Description of the task: Since pictures are not wanted in the copy, output only the rest of each record exactly.

========================================

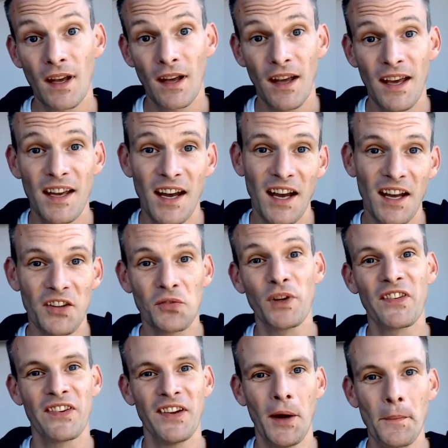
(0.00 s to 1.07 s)
Hey guys,
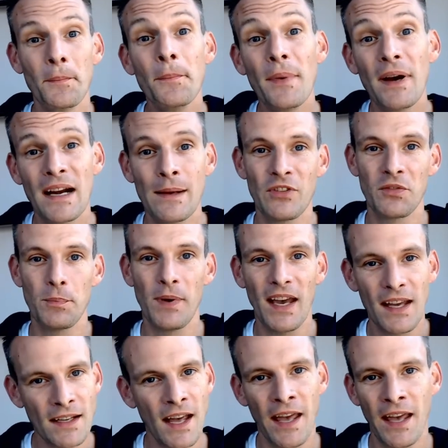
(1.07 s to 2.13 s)
what's up? My name is
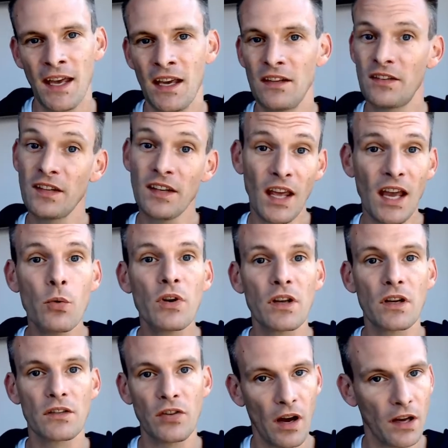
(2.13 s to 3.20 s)
Ben, and today we're
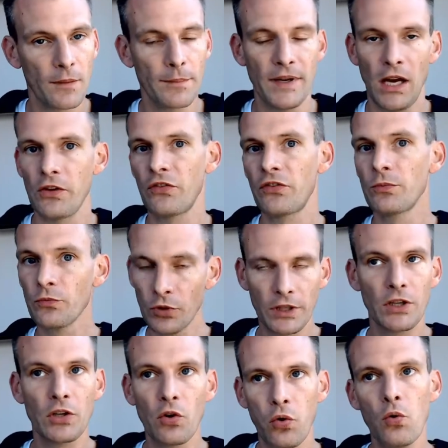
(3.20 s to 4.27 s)
going to talk about some
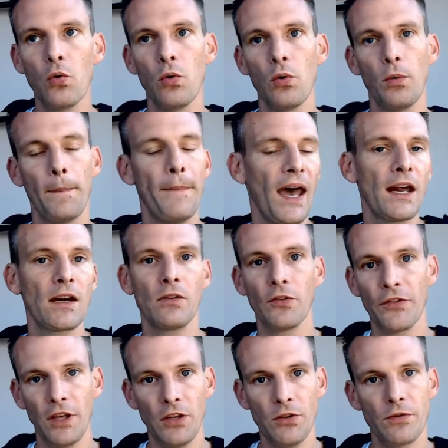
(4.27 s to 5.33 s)
really cool battles
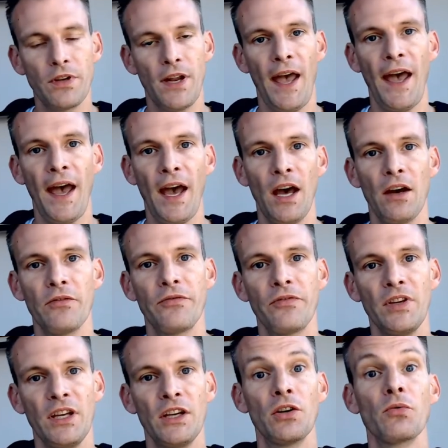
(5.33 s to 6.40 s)
that you can have
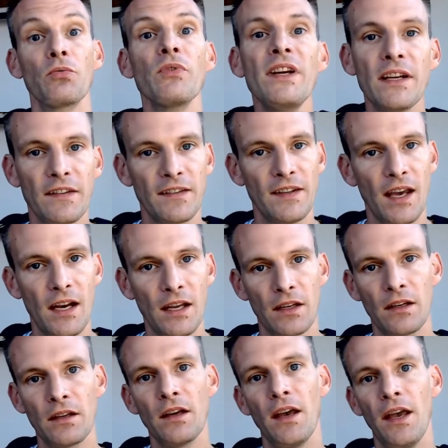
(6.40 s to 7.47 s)
in an arena
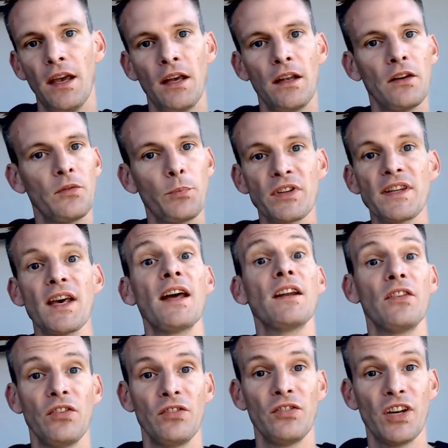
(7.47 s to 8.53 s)
setting and put that
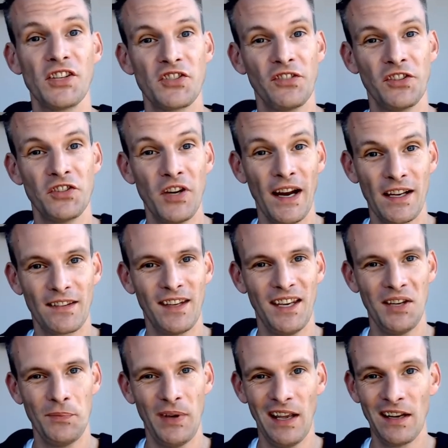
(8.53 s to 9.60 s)
into your Dungeons & Dragons
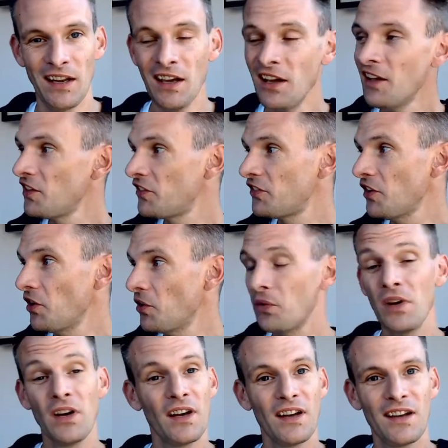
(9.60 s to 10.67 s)
campaign. So,
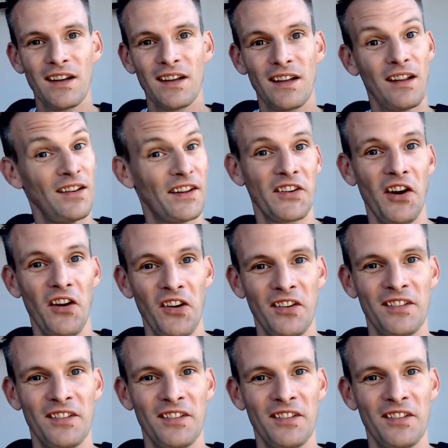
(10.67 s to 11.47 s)
let's go.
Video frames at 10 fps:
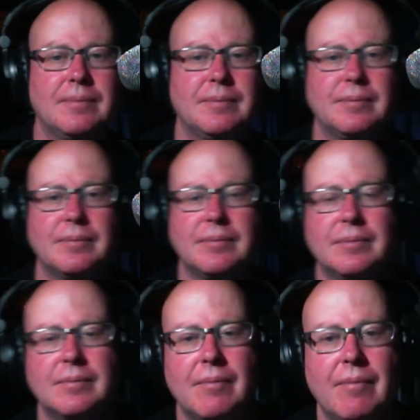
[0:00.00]
from
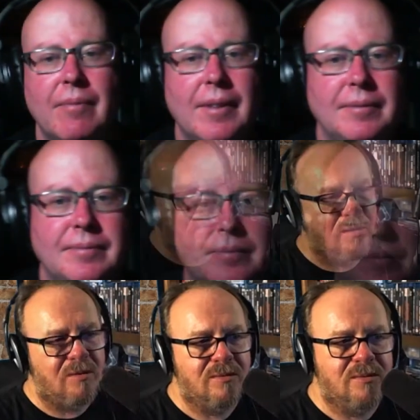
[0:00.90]
what I'm hearing
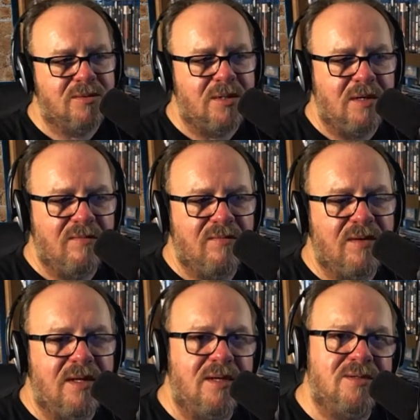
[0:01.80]
though, Steve,
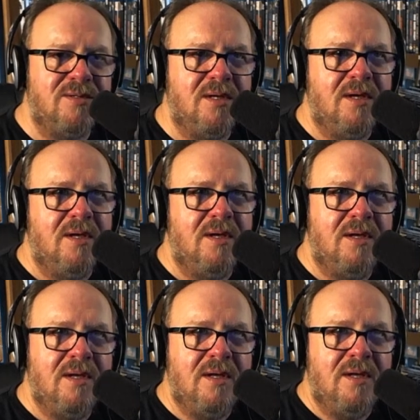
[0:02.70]
is
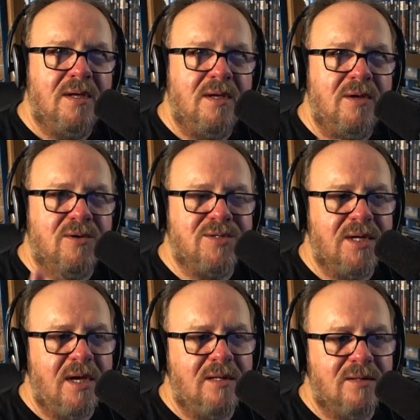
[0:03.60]
you're
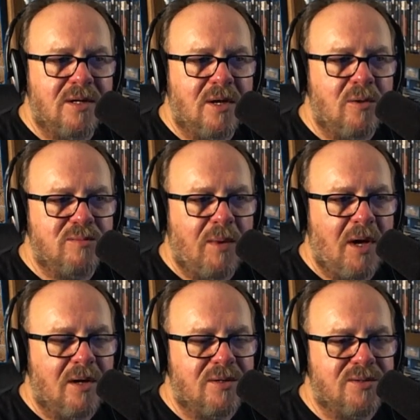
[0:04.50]
saying that the ghost
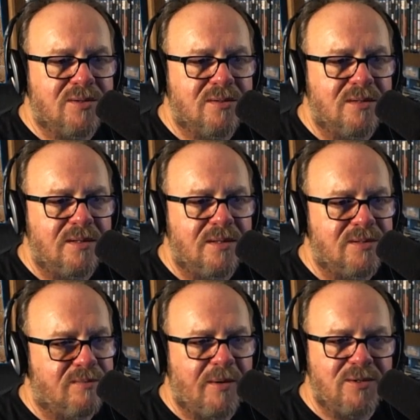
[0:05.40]
box
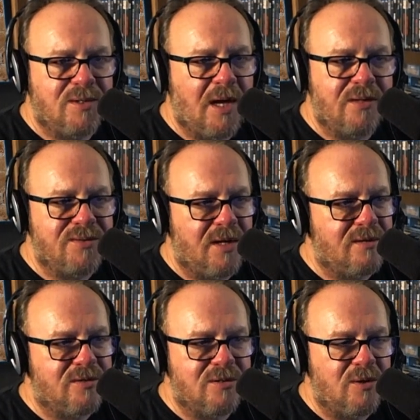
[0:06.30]
is a bunch of nonsense.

========================================

Solution for this task:
(0.00 s to 1.07 s)
Hey guys,
(1.07 s to 2.13 s)
what's up? My name is
(2.13 s to 3.20 s)
Ben, and today we're
(3.20 s to 4.27 s)
going to talk about some
(4.27 s to 5.33 s)
really cool battles
(5.33 s to 6.40 s)
that you can have
(6.40 s to 7.47 s)
in an arena
(7.47 s to 8.53 s)
setting and put that
(8.53 s to 9.60 s)
into your Dungeons & Dragons
(9.60 s to 10.67 s)
campaign. So,
(10.67 s to 11.47 s)
let's go.
Video frames at 10 fps:
[0:00.00]
from
[0:00.90]
what I'm hearing
[0:01.80]
though, Steve,
[0:02.70]
is
[0:03.60]
you're
[0:04.50]
saying that the ghost
[0:05.40]
box
[0:06.30]
is a bunch of nonsense.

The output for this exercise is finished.